Cambian las normas: la Ley de Propiedad Horizontal confirma que un presidente de comunidad puede ponerse un sueldo
Es indispensable que este sea aprobado mediante acuerdo en la junta de propietarios
Es definitivo: la Ley de Propiedad Horizontal confirma que puedes hacer si tu vecino hace ruido a todas horas en Málaga
La gestión de una comunidad de vecinos implica tomar decisiones sobre gastos, derramas, mantenimiento del edificio o cumplimiento de la normativa. Entre todas esas responsabilidades, hay una figura clave: el presidente de la comunidad. Aunque tradicionalmente se ha considerado un cargo sin remuneración, la normativa que regula la propiedad horizontal deja abierta una posibilidad que muchos propietarios desconocen: que el presidente pueda recibir una compensación económica si así lo decide la junta de vecinos.
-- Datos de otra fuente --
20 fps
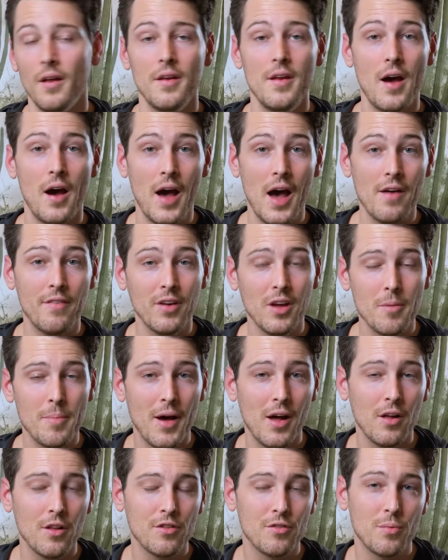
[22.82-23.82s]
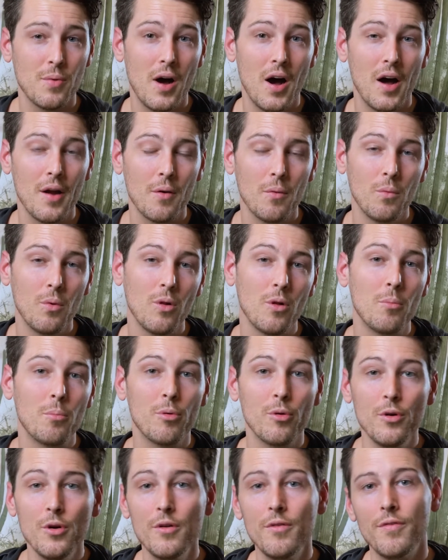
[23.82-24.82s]
Now having a balanced rod will
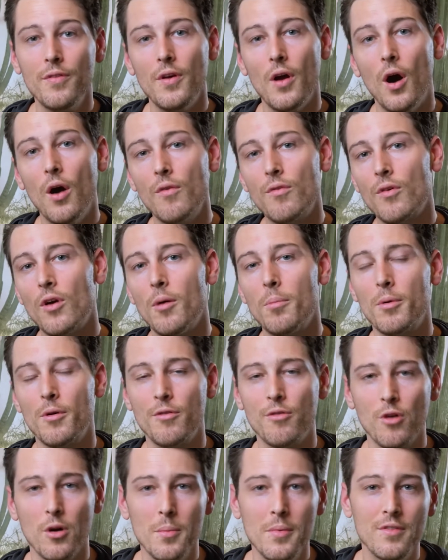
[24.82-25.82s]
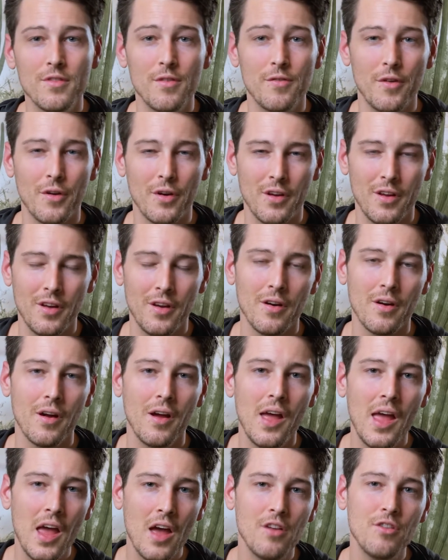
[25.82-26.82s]
improve the overall performance of your gear
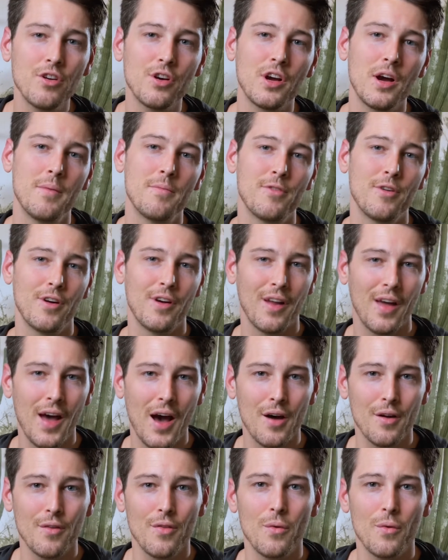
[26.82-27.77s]
and your comfort out on the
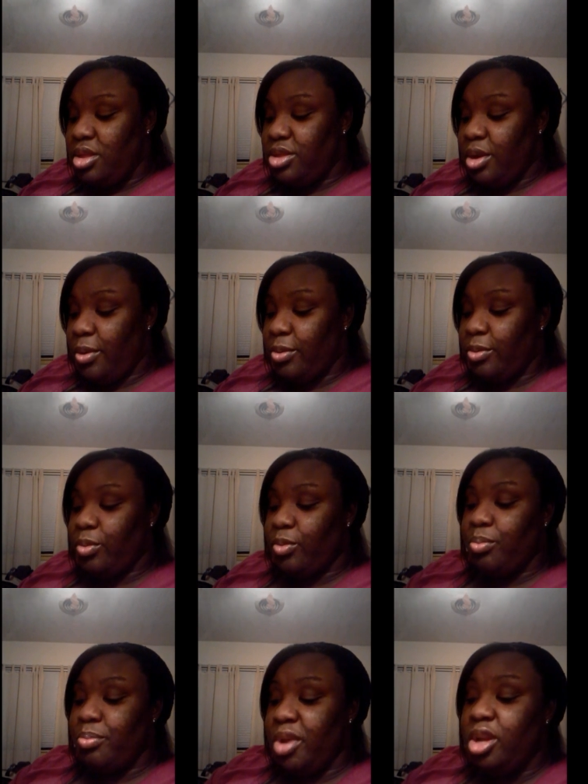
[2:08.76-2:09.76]
The
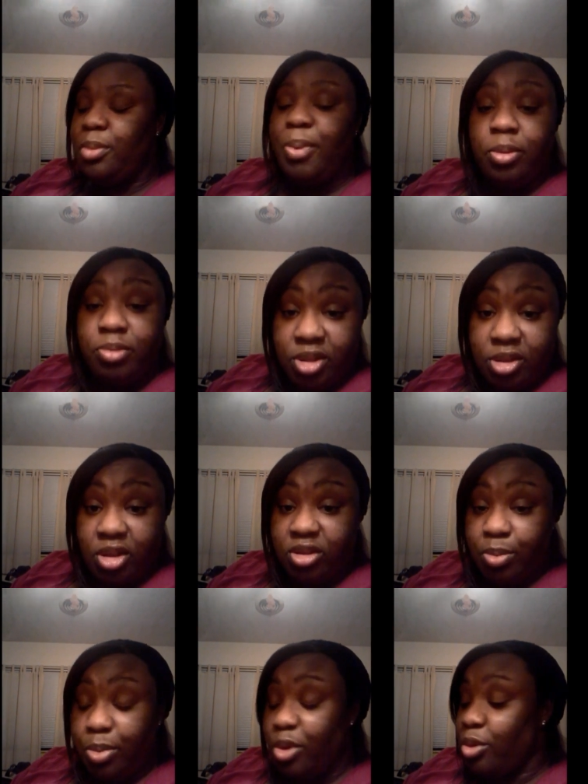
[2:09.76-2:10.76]
many purposes
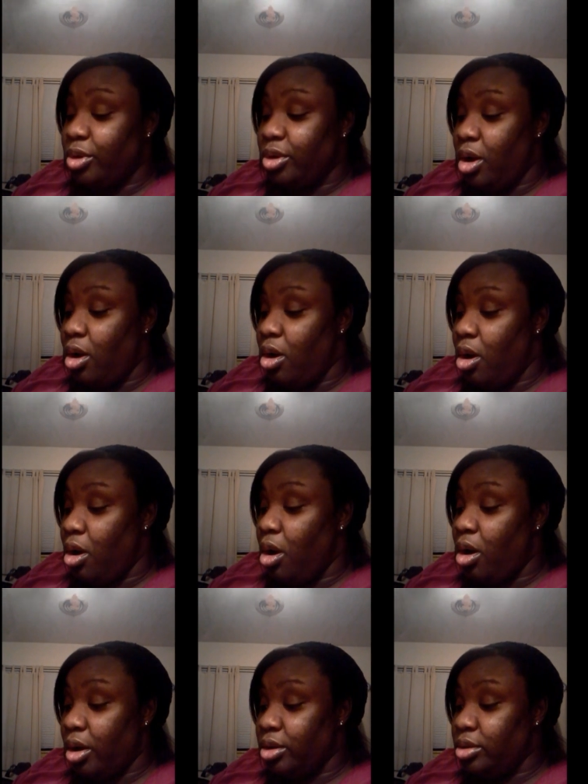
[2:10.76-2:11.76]
of the board
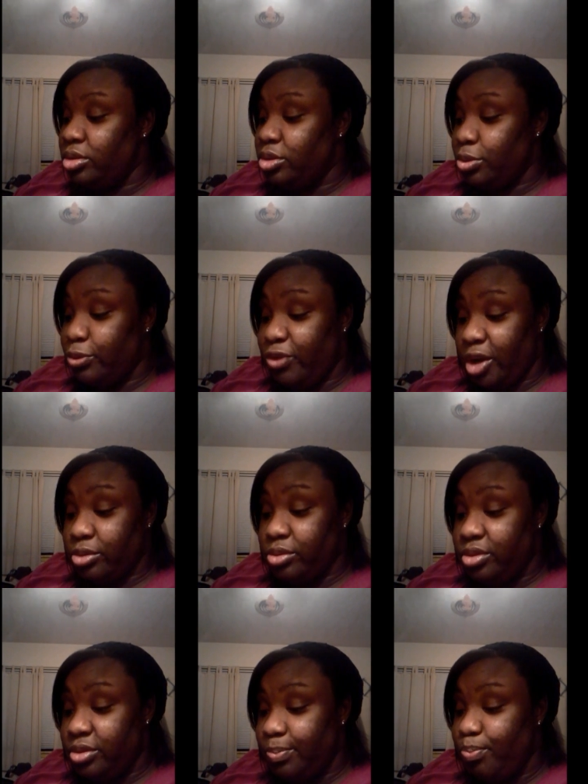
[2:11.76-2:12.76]
are to
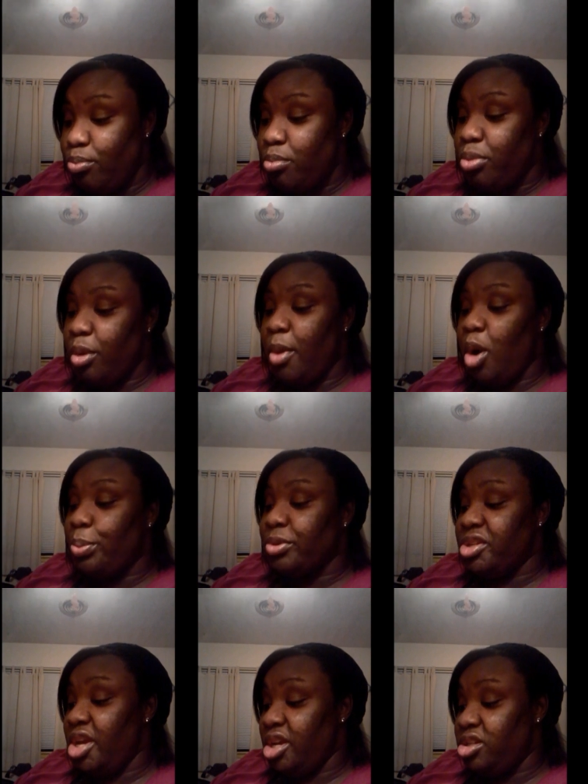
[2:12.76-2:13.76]
first promote
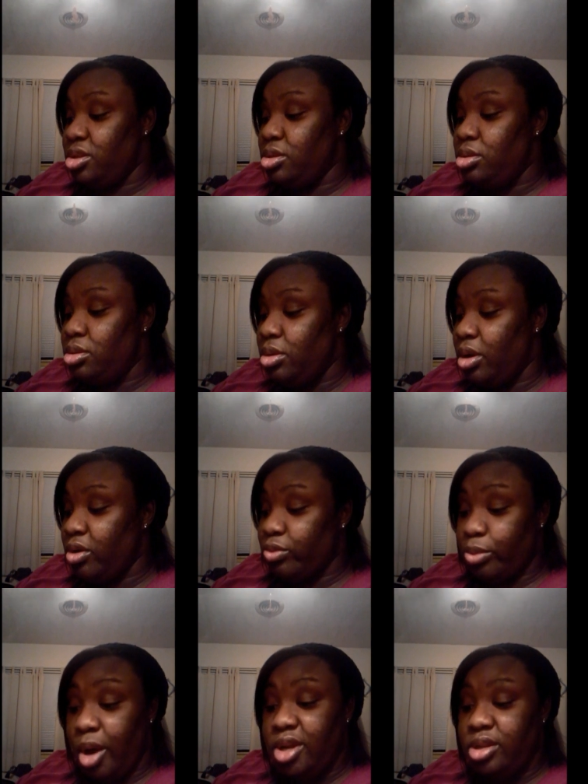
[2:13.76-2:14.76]
protection
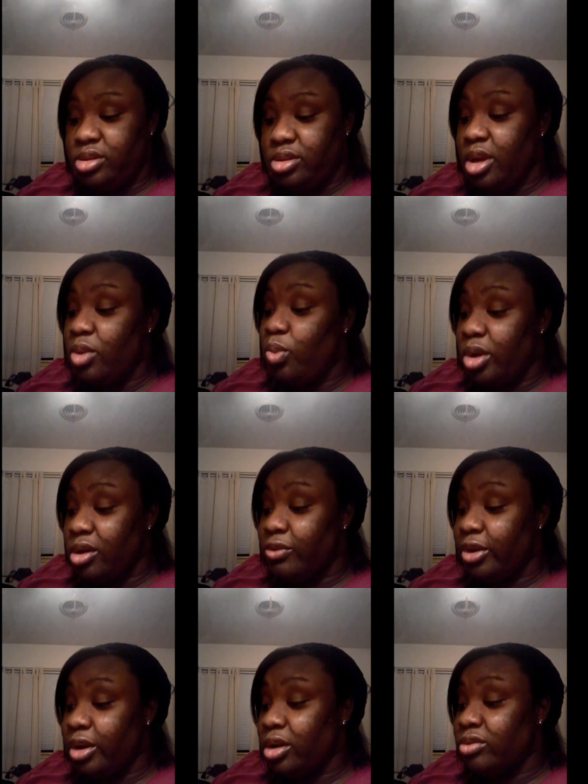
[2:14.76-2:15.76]
of rights and
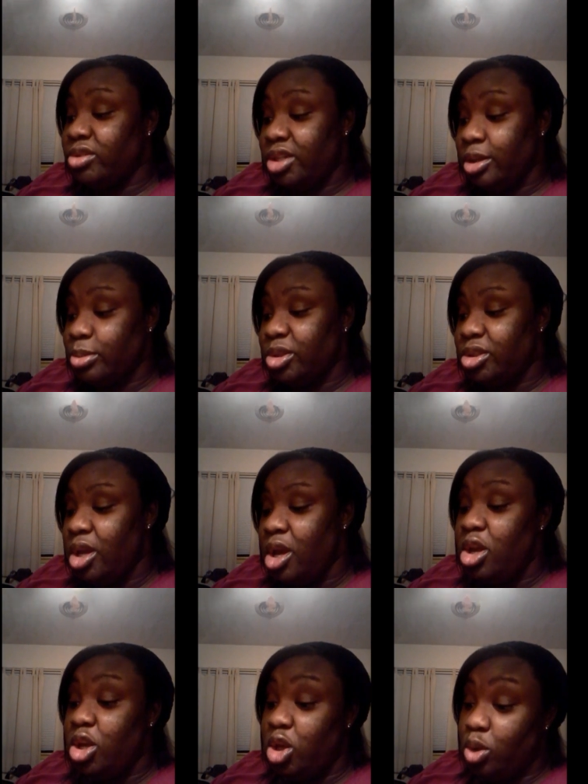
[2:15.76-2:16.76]
welfare of subjects,
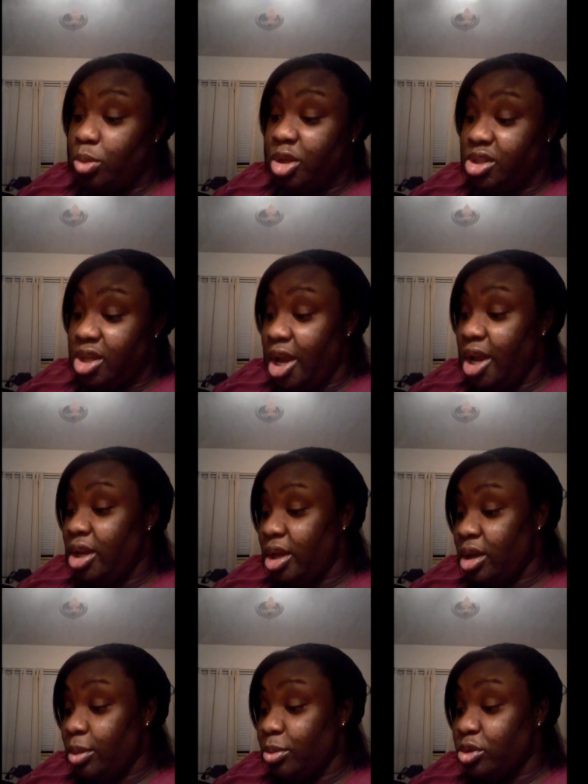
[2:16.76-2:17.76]
humans and
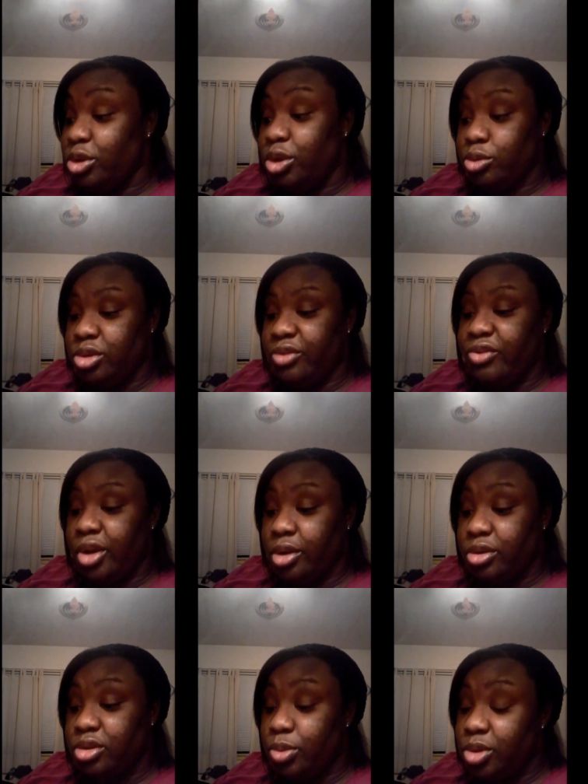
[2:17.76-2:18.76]
animals used in
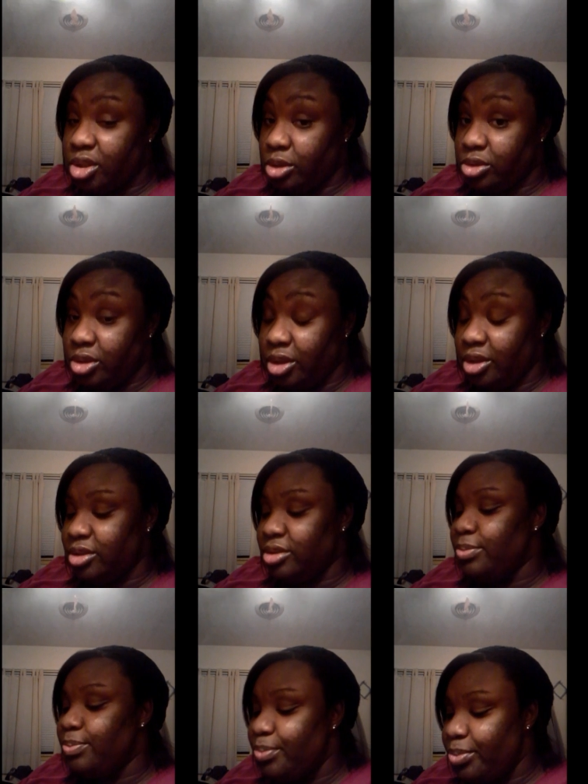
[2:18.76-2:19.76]
various research studies,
La regulación se encuentra en la Ley de Propiedad Horizontal (LPH), la norma que establece cómo se organizan las comunidades de propietarios y cuáles son los derechos y obligaciones de quienes viven en ellas. Aunque el texto legal indica que el cargo de presidente es obligatorio y, en principio, gratuito, también permite que la comunidad adopte acuerdos para compensar ese trabajo, siempre bajo determinadas condiciones.
La ley establece que el cargo es gratuito, pero permite compensaciones
La regulación principal se recoge en el artículo 13 de la Ley de Propiedad Horizontal. Este apartado señala que el cargo de presidente forma parte de la estructura obligatoria de la comunidad, pero no desarrolla en profundidad si debe ser remunerado. El texto legal parte del principio de que el cargo es gratuito, aunque deja margen para que la comunidad acuerde otro tipo de compensación.
Esto significa que la normativa permite introducir excepciones si los propietarios así lo deciden. En la práctica, el sistema funciona igual que cualquier otro gasto comunitario: la comunidad puede aprobarlo mediante acuerdo en la junta de propietarios. Por tanto, el presidente no puede fijar una retribución por decisión propia. La posibilidad de cobrar depende exclusivamente de lo que se apruebe en la reunión vecinal o de lo que establezcan los estatutos de la comunidad.
La aprobación en junta de propietarios es el requisito imprescindible
El punto clave para que exista remuneración es la aprobación formal en la junta de propietarios. Sin ese acuerdo, el presidente no puede recibir ningún sueldo por el desempeño de sus funciones. La propuesta debe someterse a votación del mismo modo que cualquier otra decisión económica que afecte a la comunidad, como puede ser una obra, un contrato de mantenimiento o una derrama.
Las compensaciones más habituales no son sueldos
Aunque la ley permite acordar una remuneración, en la mayoría de comunidades las compensaciones no suelen adoptar la forma de un salario directo. Lo más habitual es que se aprueben beneficios en especie, como la bonificación o la exención del pago de las cuotas de comunidad durante el tiempo que dure el mandato del presidente.
También pueden aprobarse dietas o el reembolso de gastos derivados del ejercicio del cargo. En estos casos se incluyen, por ejemplo, desplazamientos, gestiones administrativas o trámites relacionados con la administración de la finca. Para que estos pagos se realicen correctamente, deben estar respaldados por justificantes y formar parte de los acuerdos adoptados por la comunidad.
El caso que generó debate en una urbanización de Málaga
La posibilidad de que un presidente reciba un sueldo puede generar polémica si las cantidades aprobadas son elevadas. Un ejemplo que despertó debate entre propietarios se produjo en una urbanización de Estepona, en la provincia de Málaga.
En ese caso, la junta de vecinos aprobó que el presidente percibiera una retribución anual de 86.700 euros. Desde el punto de vista administrativo, el acuerdo era legal al haber sido aprobado en la reunión de propietarios.
Sin embargo, la cuantía generó controversia entre los residentes de la comunidad, lo que puso de manifiesto la importancia de que este tipo de decisiones se definan con claridad para evitar conflictos entre vecinos.
La ley también permite renunciar al cargo de presidente
La Ley de Propiedad Horizontal establece que el cargo de presidente es obligatorio para los propietarios, pero también contempla situaciones en las que se puede solicitar el relevo.
El propietario designado puede acudir a un juez para pedir la renuncia dentro del plazo de un mes desde su nombramiento si existen causas justificadas.
Entre los motivos que pueden aceptarse se encuentran una enfermedad grave, el cuidado de personas dependientes, la edad avanzada, vivir lejos del inmueble o tener un horario laboral incompatible con las funciones del cargo.